**DATA SHOWN**

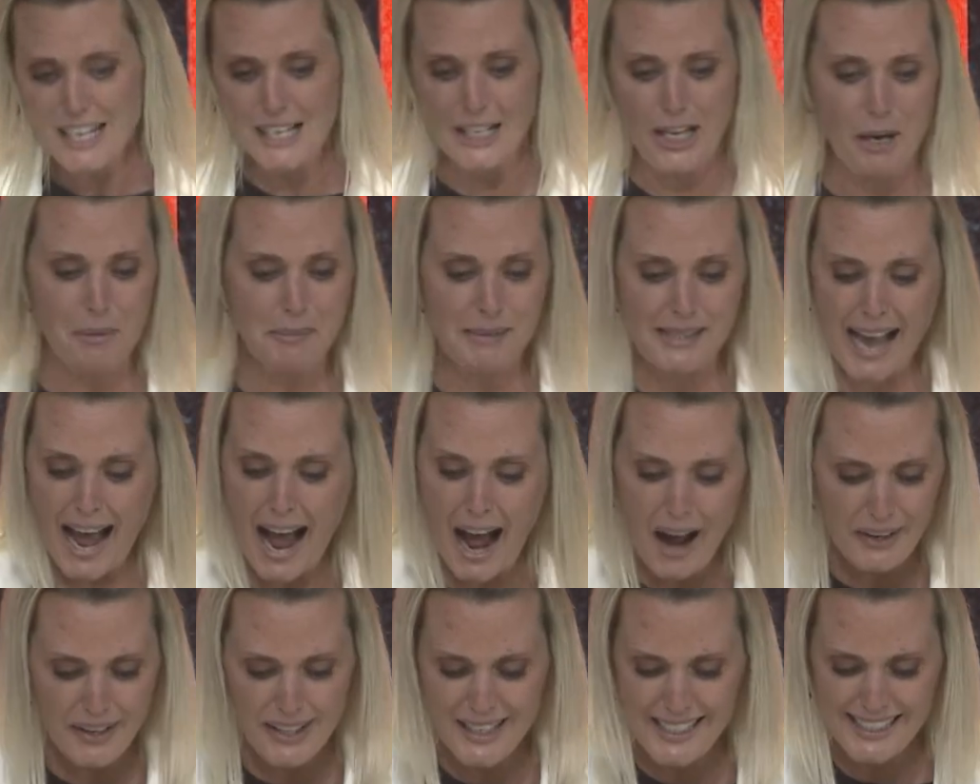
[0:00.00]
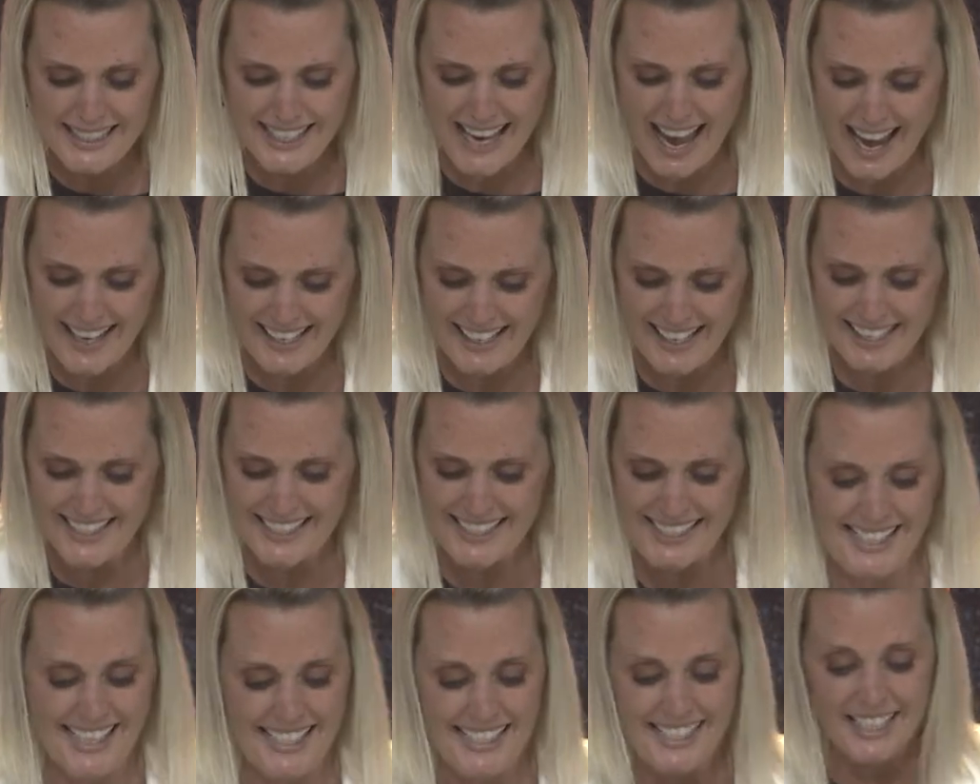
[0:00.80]
comes out of the tent, and
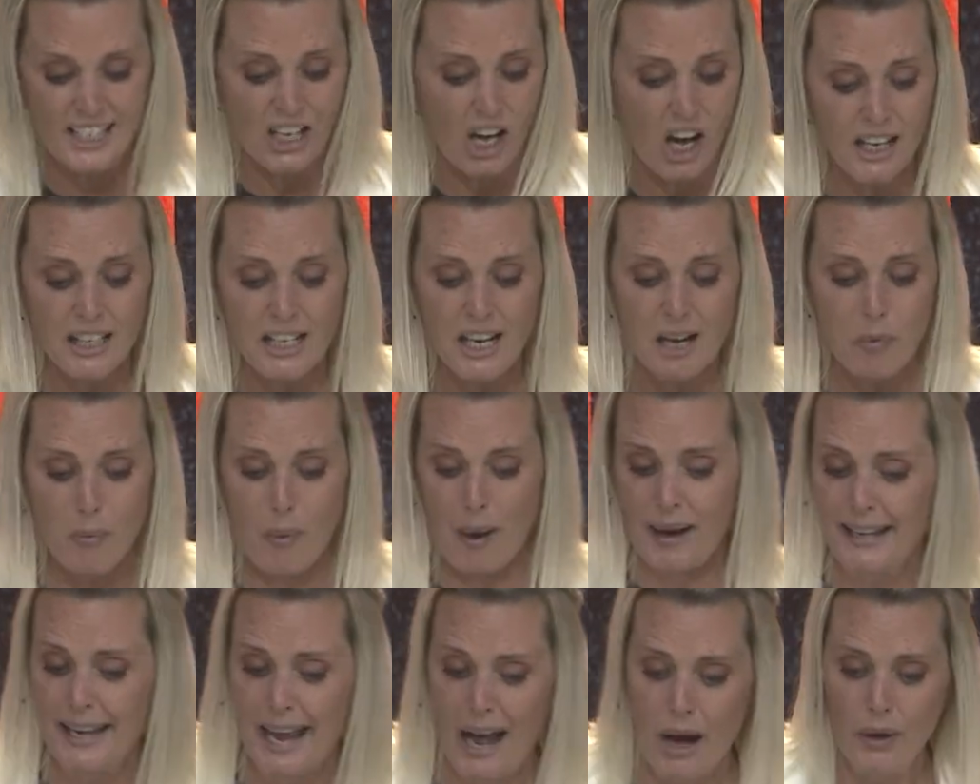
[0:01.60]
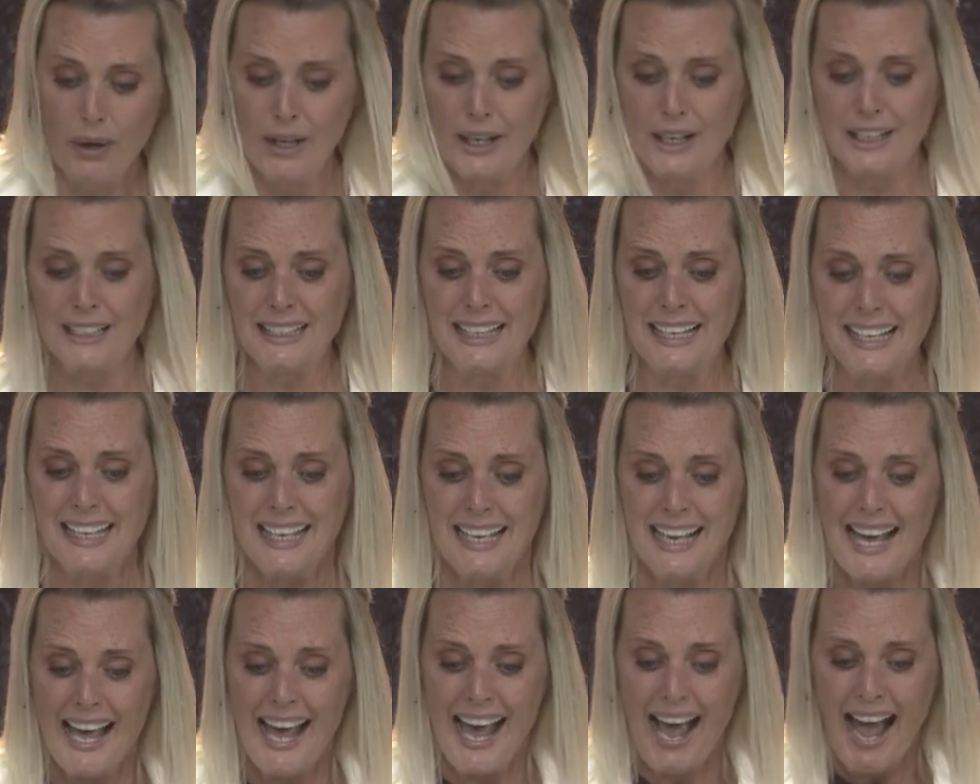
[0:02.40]
it says he got up, went out early,
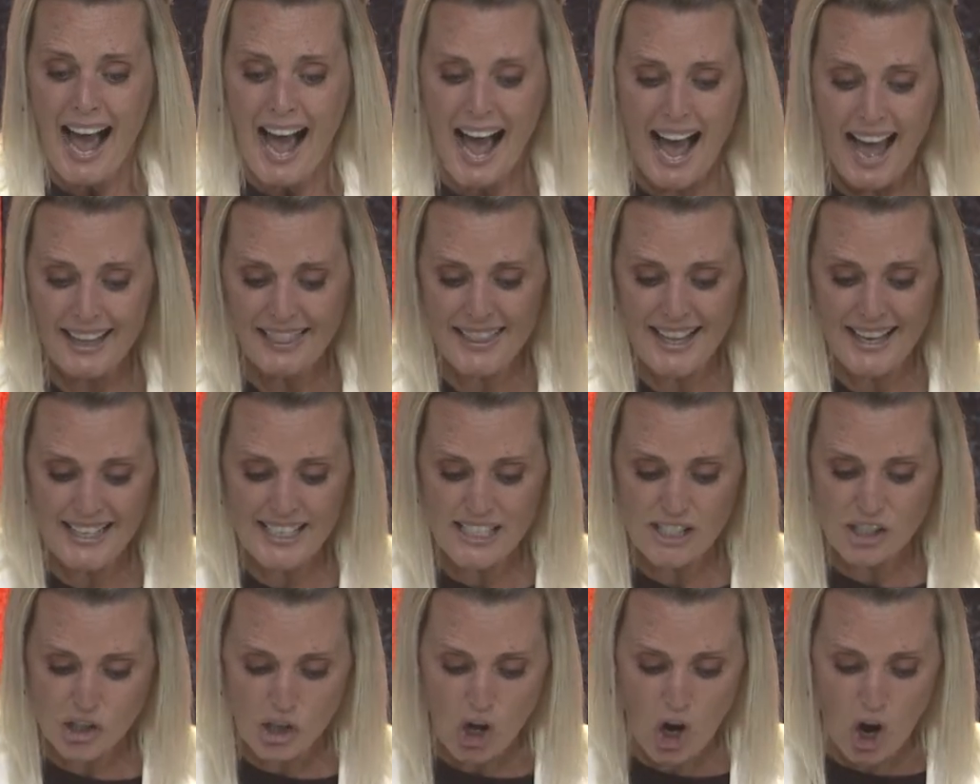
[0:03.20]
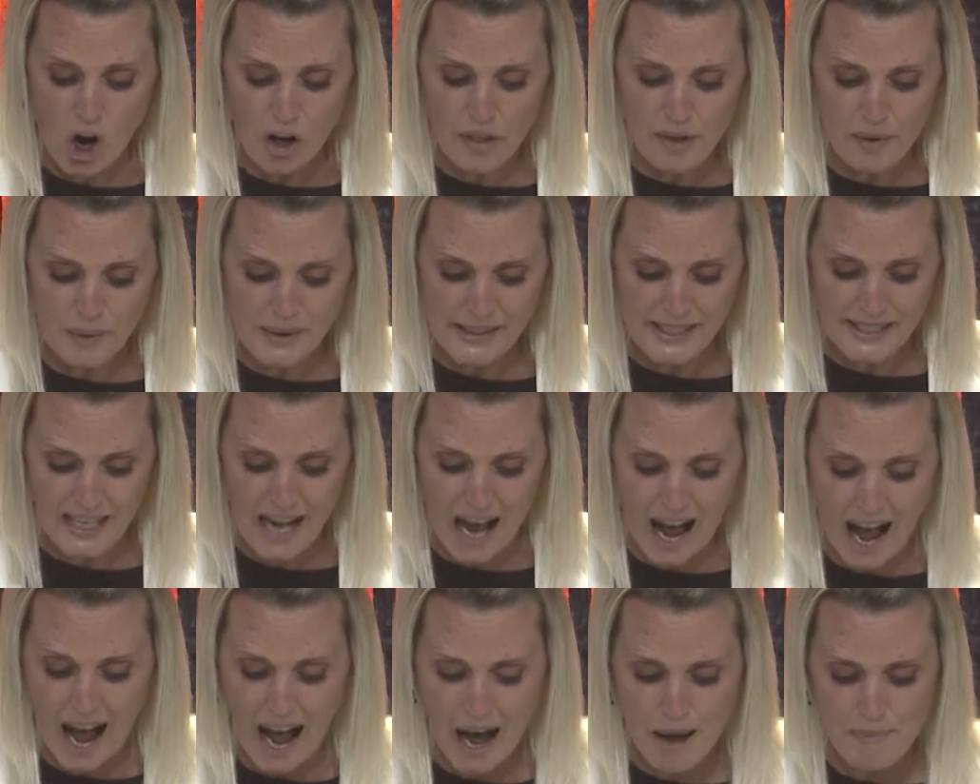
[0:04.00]
and then he saw there was an
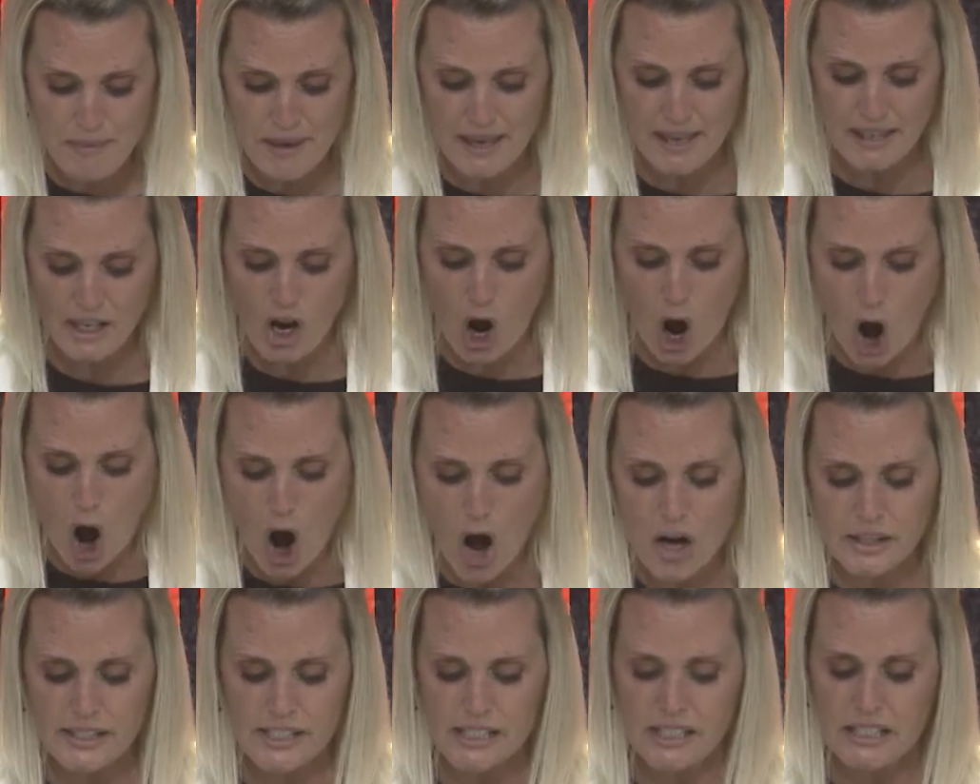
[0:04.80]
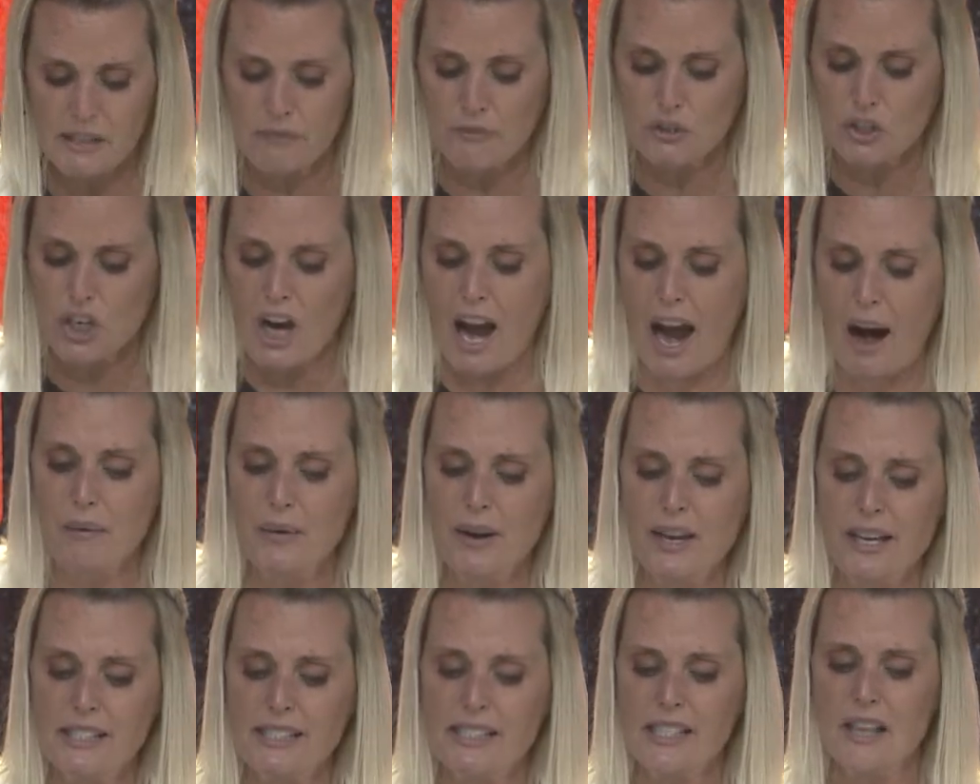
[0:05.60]
army and horses of
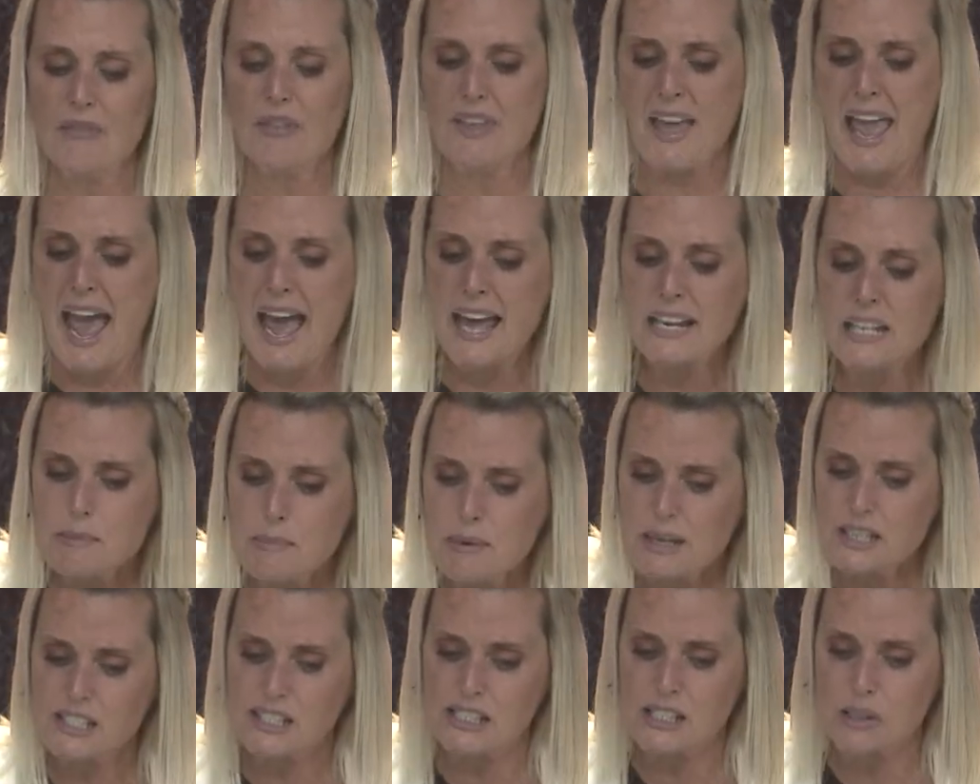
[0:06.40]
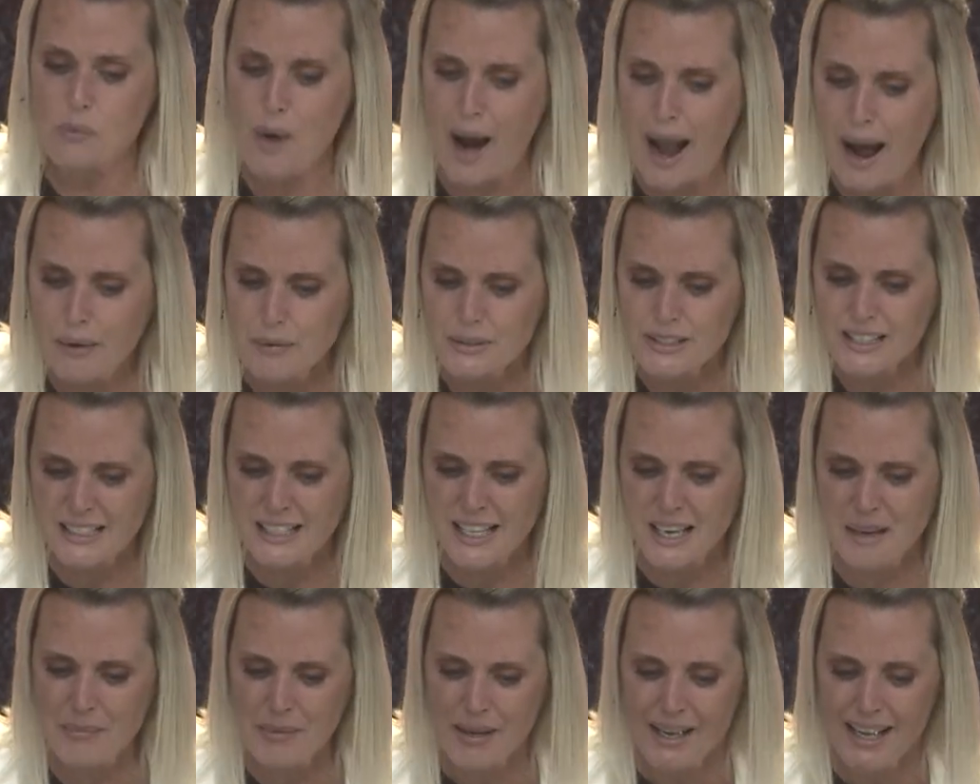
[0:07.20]
chariots of the enemy surrounding
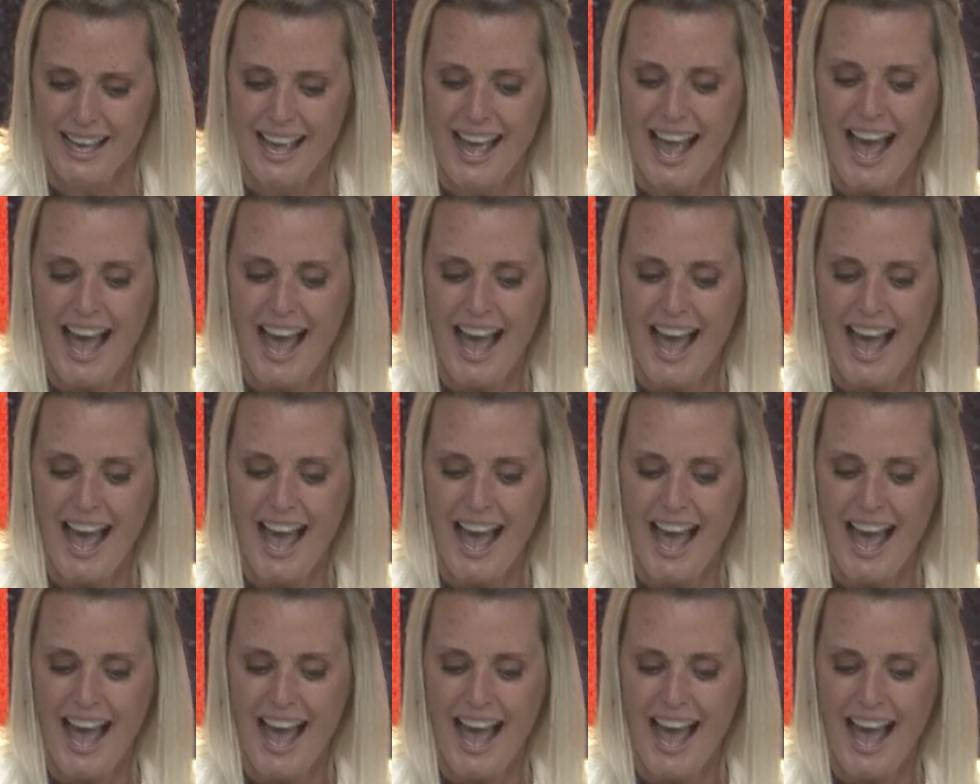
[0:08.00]
them.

**ACTION ITEM**
Repeat the data word for word. Skip the pictures.

**EXPECTED ANSWER**
[0:00.00]
[0:00.80]
comes out of the tent, and
[0:01.60]
[0:02.40]
it says he got up, went out early,
[0:03.20]
[0:04.00]
and then he saw there was an
[0:04.80]
[0:05.60]
army and horses of
[0:06.40]
[0:07.20]
chariots of the enemy surrounding
[0:08.00]
them.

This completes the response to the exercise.